I need to talk about something that’s been quietly transforming how my team thinks about data infrastructure. If you’re running a “modern data stack” with Postgres for OLTP, an ETL pipeline, a cloud data warehouse, dbt for transformations, and a BI tool on top — you might be dramatically overcomplicating things.
Enter pg_duckdb: Two Engines, One Database
pg_duckdb is a PostgreSQL extension that embeds DuckDB’s columnar analytical engine directly inside your PostgreSQL instance. Let that sink in for a moment. You get DuckDB’s blazing-fast analytical query execution alongside PostgreSQL’s rock-solid OLTP capabilities, running in the same database.
The result? Analytical queries that used to take minutes on standard PostgreSQL now complete in seconds. We’re seeing up to 1500x speedups on certain workloads — particularly wide table scans, aggregations, and joins across large datasets. DuckDB’s columnar execution engine, vectorized processing, and adaptive query optimizer are simply in a different league for analytical queries compared to Postgres’s row-oriented executor.
CMU’s 2025 database retrospective named DuckDB the “most impactful database technology of the year” and I think that understates it. DuckDB is redefining what’s possible with embedded analytical databases.
The “Modern Data Stack in a Box”
Here’s the architecture my team used to run:
PostgreSQL (OLTP) → Fivetran (ETL) → Snowflake (Warehouse) → dbt (Transform) → Metabase (Dashboard)
Five tools, five billing relationships, five sets of credentials, five things that can break at 3am. The data pipeline from a Postgres write to a dashboard update was 45 minutes on a good day.
Here’s what we run now:
PostgreSQL + pg_duckdb → Metabase (Dashboard)
That’s it. DuckDB reads the Postgres tables directly — no ETL, no data movement, no warehouse. Analytical queries execute through DuckDB’s engine while OLTP queries continue using Postgres’s standard executor. The same database serves both workloads.
Our pipeline from write to dashboard? Real-time. Because there is no pipeline.

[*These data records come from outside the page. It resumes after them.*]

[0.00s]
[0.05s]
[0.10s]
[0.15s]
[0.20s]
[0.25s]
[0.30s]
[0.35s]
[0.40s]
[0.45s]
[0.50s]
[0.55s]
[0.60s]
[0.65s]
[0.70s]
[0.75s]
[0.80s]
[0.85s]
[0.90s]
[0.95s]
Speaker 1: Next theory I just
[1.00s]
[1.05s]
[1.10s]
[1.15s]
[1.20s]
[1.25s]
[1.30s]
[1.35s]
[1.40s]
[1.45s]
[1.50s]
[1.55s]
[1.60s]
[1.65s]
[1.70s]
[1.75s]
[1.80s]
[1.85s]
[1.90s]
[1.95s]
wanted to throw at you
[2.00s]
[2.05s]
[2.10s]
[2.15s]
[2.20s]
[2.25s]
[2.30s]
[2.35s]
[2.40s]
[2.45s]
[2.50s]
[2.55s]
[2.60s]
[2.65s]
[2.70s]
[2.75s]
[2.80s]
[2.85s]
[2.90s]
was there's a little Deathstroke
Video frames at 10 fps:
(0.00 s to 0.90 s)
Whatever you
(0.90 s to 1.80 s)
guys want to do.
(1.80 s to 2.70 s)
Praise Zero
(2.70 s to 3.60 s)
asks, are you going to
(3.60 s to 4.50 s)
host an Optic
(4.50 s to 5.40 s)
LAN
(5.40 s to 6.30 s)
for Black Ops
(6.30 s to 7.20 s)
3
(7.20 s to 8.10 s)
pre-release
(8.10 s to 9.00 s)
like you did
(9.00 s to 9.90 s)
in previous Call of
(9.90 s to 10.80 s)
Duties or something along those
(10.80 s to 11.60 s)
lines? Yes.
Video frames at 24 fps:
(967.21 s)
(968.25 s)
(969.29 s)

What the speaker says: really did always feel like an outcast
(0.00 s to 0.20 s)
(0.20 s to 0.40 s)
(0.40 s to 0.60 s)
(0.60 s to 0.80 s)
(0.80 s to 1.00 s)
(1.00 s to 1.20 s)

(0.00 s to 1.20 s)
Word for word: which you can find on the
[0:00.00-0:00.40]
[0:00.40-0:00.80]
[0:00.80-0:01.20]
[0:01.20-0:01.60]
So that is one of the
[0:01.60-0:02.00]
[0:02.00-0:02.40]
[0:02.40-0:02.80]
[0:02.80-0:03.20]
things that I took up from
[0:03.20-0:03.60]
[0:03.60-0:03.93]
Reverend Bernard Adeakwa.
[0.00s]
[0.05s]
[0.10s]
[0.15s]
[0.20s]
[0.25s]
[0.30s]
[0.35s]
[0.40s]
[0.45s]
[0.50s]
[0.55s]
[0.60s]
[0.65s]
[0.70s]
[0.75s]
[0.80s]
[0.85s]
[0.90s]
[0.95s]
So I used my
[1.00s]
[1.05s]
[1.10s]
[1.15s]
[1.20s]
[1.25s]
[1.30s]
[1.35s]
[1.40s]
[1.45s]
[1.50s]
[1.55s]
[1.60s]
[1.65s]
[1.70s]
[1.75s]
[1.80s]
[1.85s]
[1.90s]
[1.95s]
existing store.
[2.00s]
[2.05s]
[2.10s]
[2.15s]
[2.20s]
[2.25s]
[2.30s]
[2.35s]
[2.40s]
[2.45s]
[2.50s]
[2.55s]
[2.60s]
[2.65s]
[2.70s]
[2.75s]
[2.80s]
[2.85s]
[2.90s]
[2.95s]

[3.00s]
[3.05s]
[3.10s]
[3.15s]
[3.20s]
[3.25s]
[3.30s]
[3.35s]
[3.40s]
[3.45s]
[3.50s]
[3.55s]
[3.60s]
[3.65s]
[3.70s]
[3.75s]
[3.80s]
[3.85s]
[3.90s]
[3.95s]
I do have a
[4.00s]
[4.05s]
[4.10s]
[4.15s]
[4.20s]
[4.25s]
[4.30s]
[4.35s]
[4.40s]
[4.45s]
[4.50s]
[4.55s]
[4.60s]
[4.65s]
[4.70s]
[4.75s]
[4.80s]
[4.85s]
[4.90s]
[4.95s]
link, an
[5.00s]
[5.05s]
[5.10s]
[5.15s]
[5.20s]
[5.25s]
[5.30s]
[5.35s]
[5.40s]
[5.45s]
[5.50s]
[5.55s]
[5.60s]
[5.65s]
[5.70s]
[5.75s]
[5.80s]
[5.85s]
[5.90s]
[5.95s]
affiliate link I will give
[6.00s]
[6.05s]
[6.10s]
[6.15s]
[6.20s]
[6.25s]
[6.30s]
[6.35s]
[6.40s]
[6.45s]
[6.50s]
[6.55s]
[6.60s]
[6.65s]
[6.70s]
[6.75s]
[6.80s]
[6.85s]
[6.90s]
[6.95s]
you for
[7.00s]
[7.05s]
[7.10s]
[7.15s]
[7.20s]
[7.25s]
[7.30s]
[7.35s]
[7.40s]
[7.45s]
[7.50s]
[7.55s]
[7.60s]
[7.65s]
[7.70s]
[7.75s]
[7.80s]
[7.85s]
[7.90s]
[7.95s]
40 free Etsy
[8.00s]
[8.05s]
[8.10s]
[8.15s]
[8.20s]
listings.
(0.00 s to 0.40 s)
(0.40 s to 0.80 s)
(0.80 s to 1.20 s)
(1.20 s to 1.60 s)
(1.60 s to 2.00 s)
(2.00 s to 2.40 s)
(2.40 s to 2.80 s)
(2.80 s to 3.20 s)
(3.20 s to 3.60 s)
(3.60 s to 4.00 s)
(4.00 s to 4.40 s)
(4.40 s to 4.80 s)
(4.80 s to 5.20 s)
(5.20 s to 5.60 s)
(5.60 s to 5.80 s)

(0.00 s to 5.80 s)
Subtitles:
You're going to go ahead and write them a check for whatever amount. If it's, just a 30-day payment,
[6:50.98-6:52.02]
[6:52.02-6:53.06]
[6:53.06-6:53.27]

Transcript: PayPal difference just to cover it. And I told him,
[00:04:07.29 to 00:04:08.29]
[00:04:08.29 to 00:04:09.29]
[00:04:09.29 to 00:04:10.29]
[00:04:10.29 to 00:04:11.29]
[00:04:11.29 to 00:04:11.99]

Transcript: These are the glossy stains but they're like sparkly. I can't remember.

The data is already there.
The Migration That Saved Us $150K/Year
Let me share actual numbers from our migration. My team was paying $180K/year for Snowflake — and we’re not even a large data team. We had about 2TB of analytical data, ~50 active dashboards, and ~200 scheduled queries.
We migrated those analytical workloads to pg_duckdb running on the same PostgreSQL instance that already hosted our OLTP data. We did need to upgrade the instance — added more RAM and moved to NVMe storage — which increased our Postgres hosting cost by about $30K/year.
Net savings: $150K/year. And that doesn’t count the Fivetran costs we eliminated ($24K/year), the dbt Cloud costs ($12K/year), or the engineering time spent maintaining the ETL pipeline.
How the Technical Magic Works
The elegance of pg_duckdb is in how it bridges two execution models:
- OLTP queries (INSERT, UPDATE, DELETE, point lookups) → routed to PostgreSQL’s standard row-oriented executor. No change, no performance impact.
- Analytical queries (aggregations, window functions, large scans) → routed to DuckDB’s columnar execution engine. DuckDB reads Postgres tables, executes the query using vectorized processing, and returns results through the standard Postgres protocol.
From your application’s perspective, it’s just Postgres. Same connection string, same SQL dialect (with some DuckDB extensions available), same tooling. Your BI tool doesn’t know or care that DuckDB is executing the query under the hood.
DuckDB also supports reading Parquet and CSV files directly, so you can query data lakes from within Postgres. We use this to query historical data archived to S3 without loading it back into Postgres.
What pg_duckdb Doesn’t Replace
I want to be clear about the boundaries:
- Petabyte-scale warehousing: If you’re processing petabytes, you still need Snowflake, BigQuery, or Redshift. DuckDB is phenomenal for the “medium data” problem — gigabytes to low terabytes — which is what most companies actually have.
- Real-time streaming analytics: If you need sub-second analytics on streaming data, you still want Kafka + Flink/ksqlDB. pg_duckdb is for batch/interactive analytical queries.
- Multi-tenant data warehousing: If you’re a data platform serving hundreds of customers with isolation requirements, a proper cloud warehouse still makes sense.
The Postgres-Does-Everything Trend
This is part of a broader trend I find fascinating: the pendulum swinging from complex multi-tool architectures back to PostgreSQL as the universal database. Look at what Postgres can do today:
- OLTP (native)
- Analytics (pg_duckdb)
- Full-text search (tsvector + GIN indexes)
- Vector/embedding search (pgvector)
- Time-series (TimescaleDB)
- Graph queries (Apache AGE)
- Message queuing (pgmq)
- Cron scheduling (pg_cron)
At what point do we just accept that Postgres is the database equivalent of a Swiss Army knife?
Question for the community: Is anyone else consolidating their data stack around Postgres? What tools have you replaced, and where did you hit the limits of the “Postgres for everything” approach?